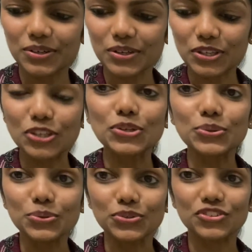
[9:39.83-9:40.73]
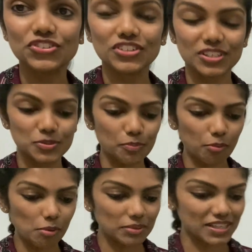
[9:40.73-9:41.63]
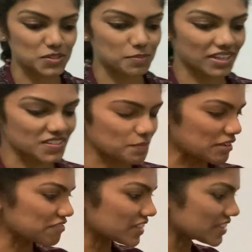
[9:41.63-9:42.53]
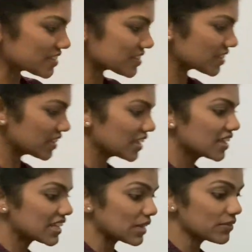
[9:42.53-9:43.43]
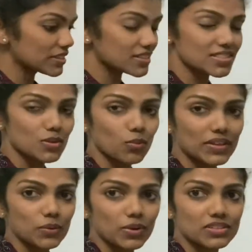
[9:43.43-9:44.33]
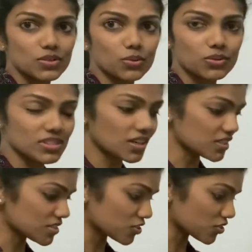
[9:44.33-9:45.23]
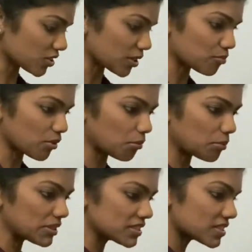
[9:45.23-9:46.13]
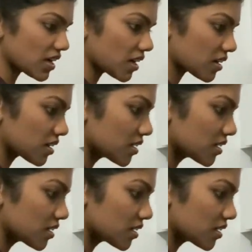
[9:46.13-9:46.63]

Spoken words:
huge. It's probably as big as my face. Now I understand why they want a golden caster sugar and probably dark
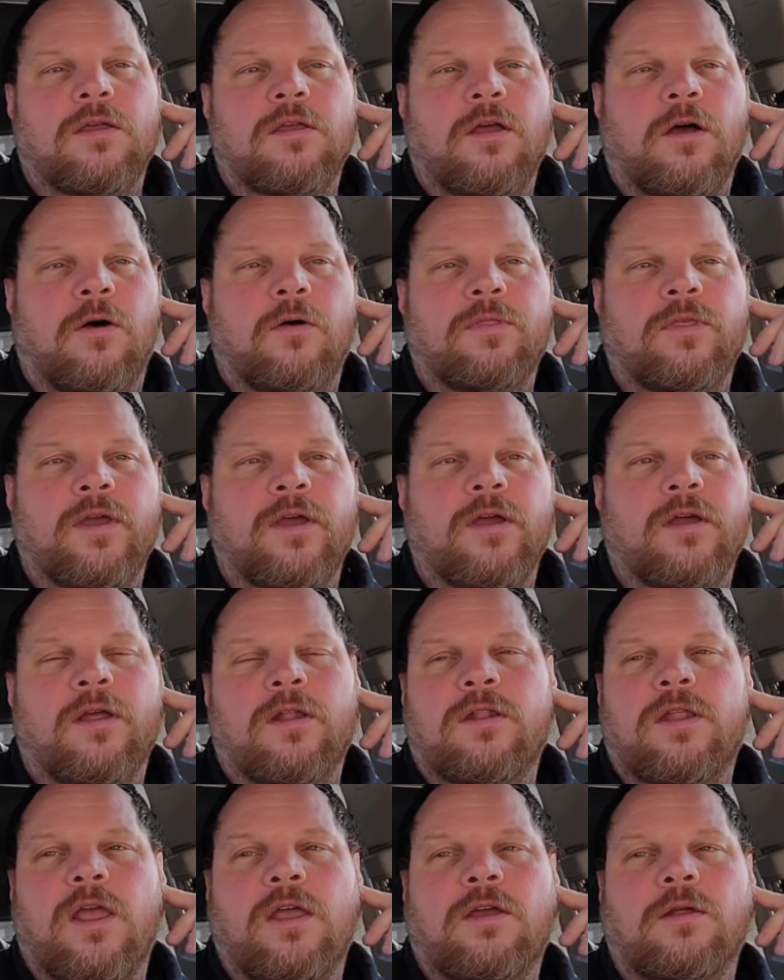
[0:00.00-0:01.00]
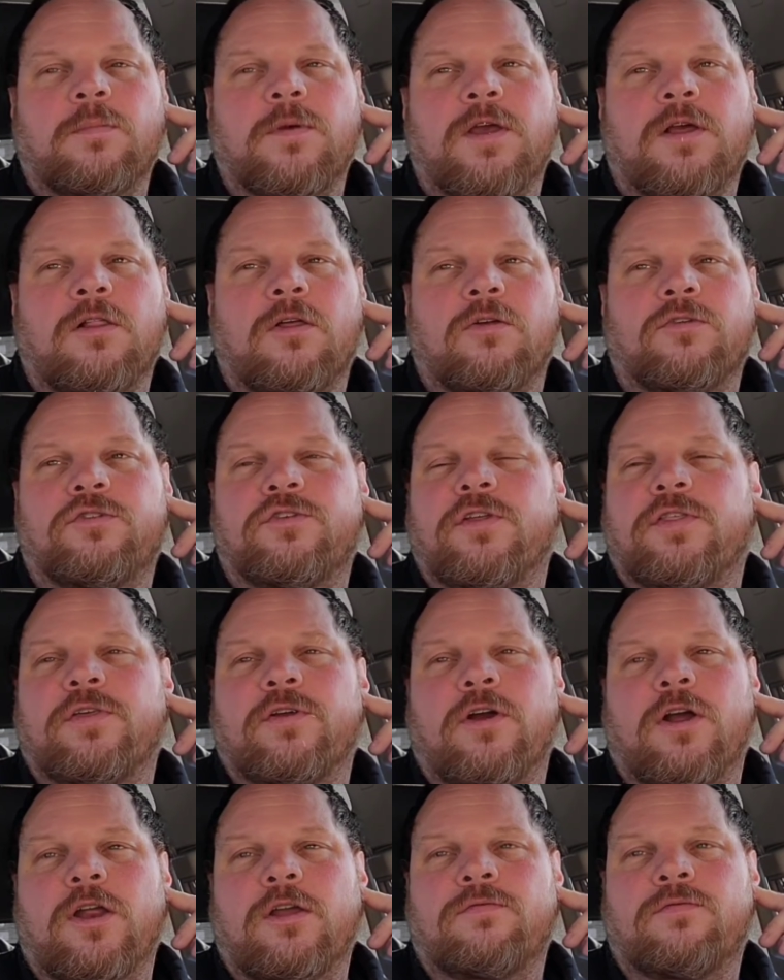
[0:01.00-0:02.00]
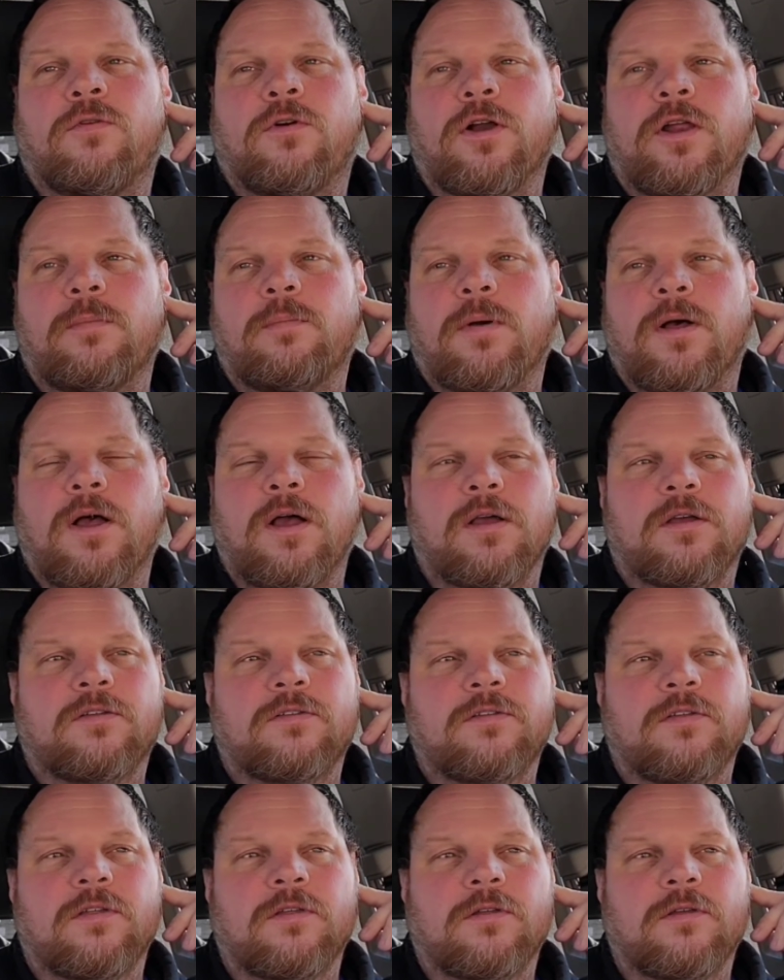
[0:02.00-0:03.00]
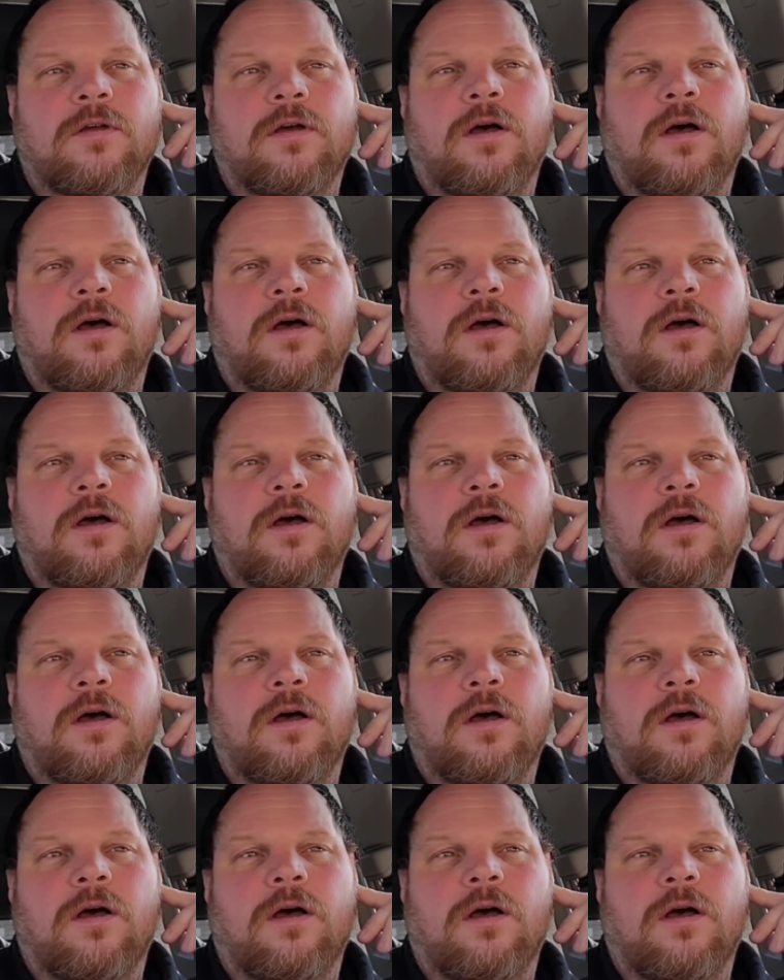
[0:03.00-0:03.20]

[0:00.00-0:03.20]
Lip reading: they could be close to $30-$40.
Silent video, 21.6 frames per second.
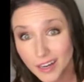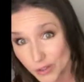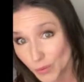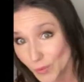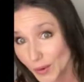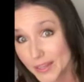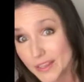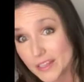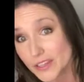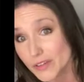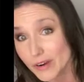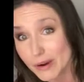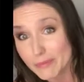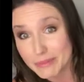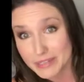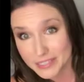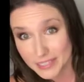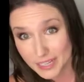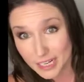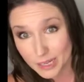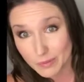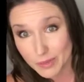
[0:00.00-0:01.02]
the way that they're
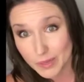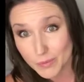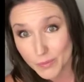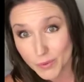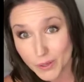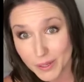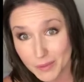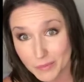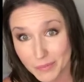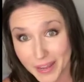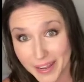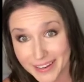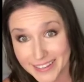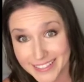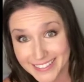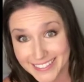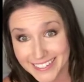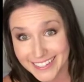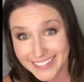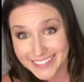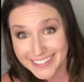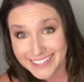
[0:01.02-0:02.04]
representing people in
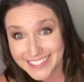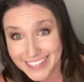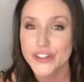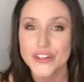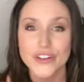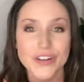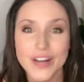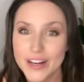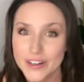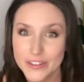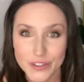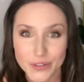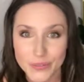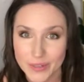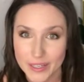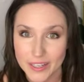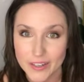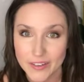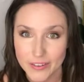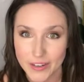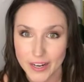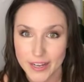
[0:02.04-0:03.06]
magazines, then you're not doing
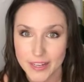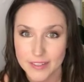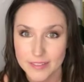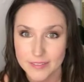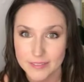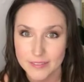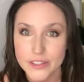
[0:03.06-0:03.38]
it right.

--

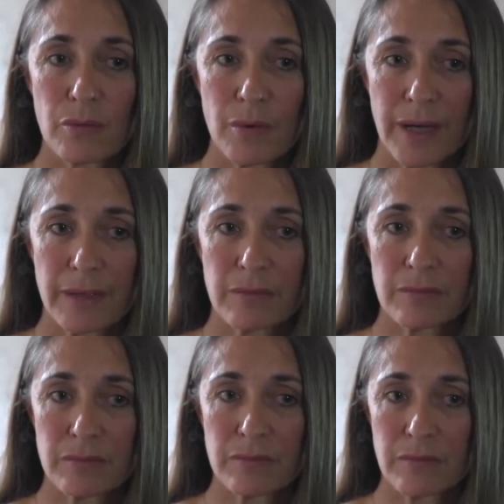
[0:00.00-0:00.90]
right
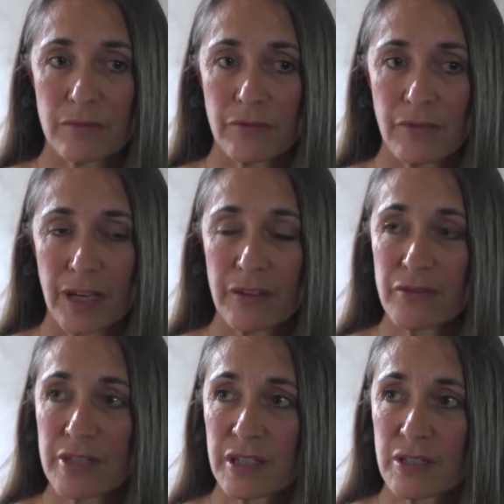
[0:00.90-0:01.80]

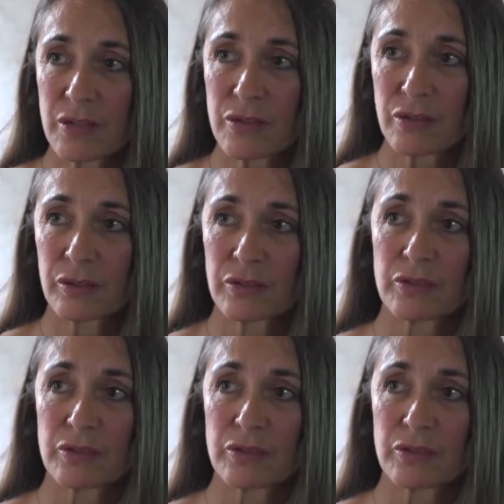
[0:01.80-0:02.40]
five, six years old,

--

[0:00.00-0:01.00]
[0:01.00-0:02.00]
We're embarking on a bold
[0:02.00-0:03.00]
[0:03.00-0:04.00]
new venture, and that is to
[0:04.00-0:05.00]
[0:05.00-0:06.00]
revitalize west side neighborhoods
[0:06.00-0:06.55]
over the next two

--

**ASSIGNED TASK**:
Within the material above, only the stretch from the line holding "[9:41.63-9:42.53]" through the line holding "Silent video, 21.6 frames per second." is to be restated exactly. Pictures are dropped.

**COMPLETED TASK**:
[9:41.63-9:42.53]
[9:42.53-9:43.43]
[9:43.43-9:44.33]
[9:44.33-9:45.23]
[9:45.23-9:46.13]
[9:46.13-9:46.63]

Spoken words:
huge. It's probably as big as my face. Now I understand why they want a golden caster sugar and probably dark
[0:00.00-0:01.00]
[0:01.00-0:02.00]
[0:02.00-0:03.00]
[0:03.00-0:03.20]

[0:00.00-0:03.20]
Lip reading: they could be close to $30-$40.
Silent video, 21.6 frames per second.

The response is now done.